But this time, Kelly will be named executive director of College Hockey Inc. His mission: raise the profile of Division 1 NCAA hockey and spread the word, mainly to US and Canadian-born youngsters, that the college game is a viable alternative, if not a preferred option, to playing major junior hockey in Canada. It can also be the route to the NHL.

“Like one Division 1 coach said to me recently,’’ said Hockey East commissioner Joe Bertagna, “it’s like they’re selling Edsels in Canada and we’re selling Cadillacs down here in the US. But the problem is, they’re selling more than we are.’’

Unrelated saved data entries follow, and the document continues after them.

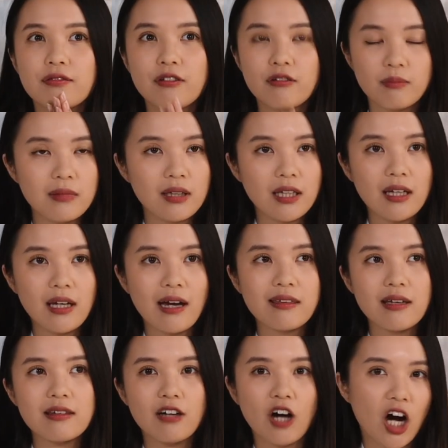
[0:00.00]
for me, I
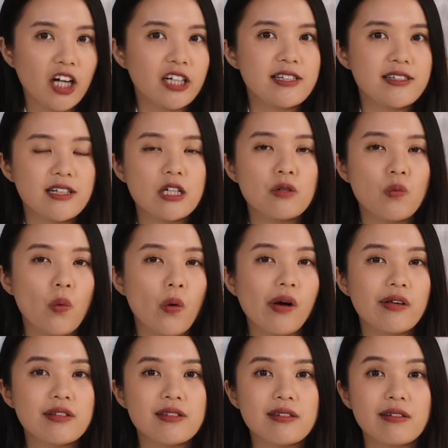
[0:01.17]
think the hardest thing
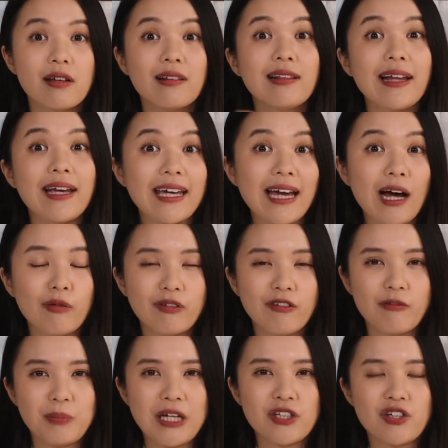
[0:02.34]
was the layout
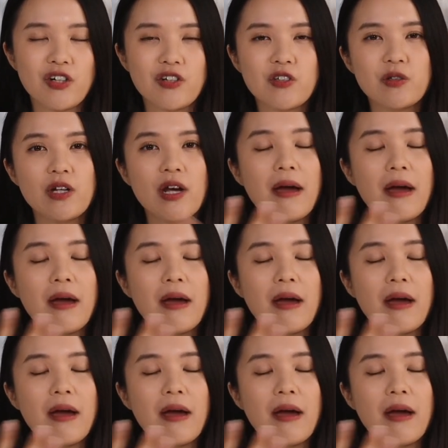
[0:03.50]
of pictures,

Kelly, meanwhile, gains some separation from the clunker he was dealt by the Players Association, which remains in disarray after the ham-fisted decision to fire him just prior to Labor Day. It has since become obvious that he was the victim of a carefully crafted palace coup, which has subsequently led to the resignations of the many, shall we say, characters who were eager to inherit control of the NHLPA.

While the NHLPA tries to right its listing and rudderless ship, Kelly now will attempt to bring more positive attention to the US college game - a challenge, he said, that he is eager to tackle.

“Not only do I love the challenge,’’ said Kelly, “but I love the idea that I get to build this initiative from the ground up. I knew I wanted to remain in hockey in a meaningful way.

“I suppose I could have gone back to law, be that with a big firm or just hang my own shingle and start taking cases. But I love the game, and after getting a taste of it with the PA job, it wasn’t something that I wanted to give up. I’m thrilled to have this opportunity.’’

College Hockey Inc. will be headquartered in Newton, not far from Kelly’s home in Needham, and he soon will hire a staff. Much of the mission will center around a marketing campaign, one that no doubt will be directed at the parents of teen-agers who begin to make important career/education decisions around hockey as early as age 14.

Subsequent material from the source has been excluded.